(Data excerpts)
**********

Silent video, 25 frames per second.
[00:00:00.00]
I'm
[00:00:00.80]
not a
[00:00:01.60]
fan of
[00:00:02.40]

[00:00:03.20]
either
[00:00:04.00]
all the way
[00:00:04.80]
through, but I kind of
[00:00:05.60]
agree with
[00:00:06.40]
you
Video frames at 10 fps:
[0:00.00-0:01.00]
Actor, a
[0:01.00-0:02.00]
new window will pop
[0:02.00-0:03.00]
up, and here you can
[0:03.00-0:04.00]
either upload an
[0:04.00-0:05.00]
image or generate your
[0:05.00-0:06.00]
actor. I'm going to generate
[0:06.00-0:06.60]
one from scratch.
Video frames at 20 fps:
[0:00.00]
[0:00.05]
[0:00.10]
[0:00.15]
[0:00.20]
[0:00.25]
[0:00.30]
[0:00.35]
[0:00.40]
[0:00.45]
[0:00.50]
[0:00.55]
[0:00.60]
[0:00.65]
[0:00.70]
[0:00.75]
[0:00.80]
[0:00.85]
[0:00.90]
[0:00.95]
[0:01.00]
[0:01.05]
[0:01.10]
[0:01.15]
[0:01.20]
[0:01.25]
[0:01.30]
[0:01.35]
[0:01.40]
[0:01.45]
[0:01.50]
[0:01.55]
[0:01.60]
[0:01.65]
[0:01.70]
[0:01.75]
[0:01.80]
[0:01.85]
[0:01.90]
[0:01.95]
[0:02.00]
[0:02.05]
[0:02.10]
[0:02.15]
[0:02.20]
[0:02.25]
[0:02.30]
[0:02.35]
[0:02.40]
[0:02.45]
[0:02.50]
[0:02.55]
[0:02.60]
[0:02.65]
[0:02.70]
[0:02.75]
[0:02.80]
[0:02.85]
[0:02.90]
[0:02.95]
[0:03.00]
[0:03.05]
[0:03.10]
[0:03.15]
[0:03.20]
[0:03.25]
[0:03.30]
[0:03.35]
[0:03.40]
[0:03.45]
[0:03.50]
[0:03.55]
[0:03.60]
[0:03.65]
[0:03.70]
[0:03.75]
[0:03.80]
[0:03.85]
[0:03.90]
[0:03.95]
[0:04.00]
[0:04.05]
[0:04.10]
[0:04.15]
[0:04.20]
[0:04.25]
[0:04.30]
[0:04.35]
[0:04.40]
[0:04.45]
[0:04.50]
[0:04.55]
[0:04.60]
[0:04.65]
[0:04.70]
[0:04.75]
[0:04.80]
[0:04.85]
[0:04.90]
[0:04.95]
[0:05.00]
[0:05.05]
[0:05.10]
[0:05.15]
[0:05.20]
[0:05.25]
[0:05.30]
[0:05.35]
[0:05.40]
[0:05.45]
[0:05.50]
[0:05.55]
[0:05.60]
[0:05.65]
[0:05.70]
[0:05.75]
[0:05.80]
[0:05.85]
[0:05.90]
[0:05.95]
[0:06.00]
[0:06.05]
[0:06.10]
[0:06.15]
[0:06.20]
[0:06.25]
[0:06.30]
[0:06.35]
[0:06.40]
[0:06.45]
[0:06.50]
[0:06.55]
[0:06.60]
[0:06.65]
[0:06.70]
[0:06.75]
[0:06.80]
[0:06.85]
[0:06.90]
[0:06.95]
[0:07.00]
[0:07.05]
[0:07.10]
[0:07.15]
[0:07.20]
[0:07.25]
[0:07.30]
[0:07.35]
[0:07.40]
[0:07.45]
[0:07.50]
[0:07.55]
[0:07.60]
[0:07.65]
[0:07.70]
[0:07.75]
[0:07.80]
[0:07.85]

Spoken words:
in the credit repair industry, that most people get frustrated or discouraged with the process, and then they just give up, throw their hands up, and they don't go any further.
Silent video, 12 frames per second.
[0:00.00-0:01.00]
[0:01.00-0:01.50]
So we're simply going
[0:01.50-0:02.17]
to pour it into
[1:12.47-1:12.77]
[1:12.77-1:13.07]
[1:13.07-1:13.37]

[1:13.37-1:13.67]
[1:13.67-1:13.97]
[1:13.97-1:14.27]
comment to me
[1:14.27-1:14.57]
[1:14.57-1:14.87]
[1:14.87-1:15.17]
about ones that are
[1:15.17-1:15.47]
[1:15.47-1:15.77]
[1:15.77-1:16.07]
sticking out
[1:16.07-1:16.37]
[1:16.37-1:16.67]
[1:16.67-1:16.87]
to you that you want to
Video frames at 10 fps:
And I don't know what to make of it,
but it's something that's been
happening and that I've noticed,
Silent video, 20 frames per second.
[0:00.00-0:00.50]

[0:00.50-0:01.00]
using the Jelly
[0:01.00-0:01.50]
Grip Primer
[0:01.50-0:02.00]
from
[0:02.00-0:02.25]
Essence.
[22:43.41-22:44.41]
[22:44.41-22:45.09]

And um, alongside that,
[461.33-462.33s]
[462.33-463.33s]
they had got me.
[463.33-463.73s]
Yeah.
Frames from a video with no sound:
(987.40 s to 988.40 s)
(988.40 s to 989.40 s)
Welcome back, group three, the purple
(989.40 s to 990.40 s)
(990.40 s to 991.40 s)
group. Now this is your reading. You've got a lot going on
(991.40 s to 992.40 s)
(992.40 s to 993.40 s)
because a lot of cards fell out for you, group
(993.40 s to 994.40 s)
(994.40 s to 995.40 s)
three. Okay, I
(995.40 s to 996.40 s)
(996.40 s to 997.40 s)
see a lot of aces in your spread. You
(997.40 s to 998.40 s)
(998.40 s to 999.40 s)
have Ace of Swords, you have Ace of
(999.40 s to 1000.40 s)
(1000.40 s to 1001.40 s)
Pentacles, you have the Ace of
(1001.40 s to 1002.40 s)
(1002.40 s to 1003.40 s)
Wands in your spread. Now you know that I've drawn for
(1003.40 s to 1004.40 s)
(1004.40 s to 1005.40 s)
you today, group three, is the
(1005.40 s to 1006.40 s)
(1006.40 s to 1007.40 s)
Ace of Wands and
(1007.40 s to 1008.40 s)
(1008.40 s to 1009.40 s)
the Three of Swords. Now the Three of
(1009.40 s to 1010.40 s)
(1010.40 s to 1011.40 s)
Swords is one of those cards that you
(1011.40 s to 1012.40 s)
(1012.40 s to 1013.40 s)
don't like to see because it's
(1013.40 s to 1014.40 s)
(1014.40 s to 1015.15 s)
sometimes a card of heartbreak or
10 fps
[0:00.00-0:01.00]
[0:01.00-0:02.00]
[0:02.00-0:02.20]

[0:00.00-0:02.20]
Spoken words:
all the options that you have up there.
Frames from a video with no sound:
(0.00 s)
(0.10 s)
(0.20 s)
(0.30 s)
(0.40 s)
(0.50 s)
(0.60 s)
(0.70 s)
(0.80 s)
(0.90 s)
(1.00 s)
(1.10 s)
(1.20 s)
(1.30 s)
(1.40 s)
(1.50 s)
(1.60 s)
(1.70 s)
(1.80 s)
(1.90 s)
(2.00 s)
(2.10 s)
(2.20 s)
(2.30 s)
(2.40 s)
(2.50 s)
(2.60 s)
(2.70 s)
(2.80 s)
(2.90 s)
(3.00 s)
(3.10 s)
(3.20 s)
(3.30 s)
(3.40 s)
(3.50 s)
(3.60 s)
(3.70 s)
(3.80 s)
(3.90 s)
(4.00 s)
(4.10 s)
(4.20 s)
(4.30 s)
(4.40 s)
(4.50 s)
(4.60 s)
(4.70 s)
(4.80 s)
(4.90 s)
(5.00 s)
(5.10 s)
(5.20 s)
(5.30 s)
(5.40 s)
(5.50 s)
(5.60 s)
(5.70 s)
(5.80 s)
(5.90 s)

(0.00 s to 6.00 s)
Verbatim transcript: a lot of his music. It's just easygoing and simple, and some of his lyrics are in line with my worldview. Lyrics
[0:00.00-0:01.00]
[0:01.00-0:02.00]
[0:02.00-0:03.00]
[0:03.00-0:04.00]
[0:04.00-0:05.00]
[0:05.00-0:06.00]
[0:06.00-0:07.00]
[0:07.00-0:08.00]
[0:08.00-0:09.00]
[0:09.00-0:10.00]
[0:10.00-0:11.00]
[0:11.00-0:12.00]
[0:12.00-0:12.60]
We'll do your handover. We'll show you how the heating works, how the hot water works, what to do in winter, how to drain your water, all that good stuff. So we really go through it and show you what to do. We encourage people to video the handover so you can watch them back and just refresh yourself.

**********

__PROMPT__.
From the entries above, restate word for word the lines from the line containing "(1014.40 s to 1015.15 s)" to the line containing "[0:11.00-0:12.00]", both ends included, and nothing more.

__WRITTEN RESPONSE__.
(1014.40 s to 1015.15 s)
sometimes a card of heartbreak or
10 fps
[0:00.00-0:01.00]
[0:01.00-0:02.00]
[0:02.00-0:02.20]

[0:00.00-0:02.20]
Spoken words:
all the options that you have up there.
Frames from a video with no sound:
(0.00 s)
(0.10 s)
(0.20 s)
(0.30 s)
(0.40 s)
(0.50 s)
(0.60 s)
(0.70 s)
(0.80 s)
(0.90 s)
(1.00 s)
(1.10 s)
(1.20 s)
(1.30 s)
(1.40 s)
(1.50 s)
(1.60 s)
(1.70 s)
(1.80 s)
(1.90 s)
(2.00 s)
(2.10 s)
(2.20 s)
(2.30 s)
(2.40 s)
(2.50 s)
(2.60 s)
(2.70 s)
(2.80 s)
(2.90 s)
(3.00 s)
(3.10 s)
(3.20 s)
(3.30 s)
(3.40 s)
(3.50 s)
(3.60 s)
(3.70 s)
(3.80 s)
(3.90 s)
(4.00 s)
(4.10 s)
(4.20 s)
(4.30 s)
(4.40 s)
(4.50 s)
(4.60 s)
(4.70 s)
(4.80 s)
(4.90 s)
(5.00 s)
(5.10 s)
(5.20 s)
(5.30 s)
(5.40 s)
(5.50 s)
(5.60 s)
(5.70 s)
(5.80 s)
(5.90 s)

(0.00 s to 6.00 s)
Verbatim transcript: a lot of his music. It's just easygoing and simple, and some of his lyrics are in line with my worldview. Lyrics
[0:00.00-0:01.00]
[0:01.00-0:02.00]
[0:02.00-0:03.00]
[0:03.00-0:04.00]
[0:04.00-0:05.00]
[0:05.00-0:06.00]
[0:06.00-0:07.00]
[0:07.00-0:08.00]
[0:08.00-0:09.00]
[0:09.00-0:10.00]
[0:10.00-0:11.00]
[0:11.00-0:12.00]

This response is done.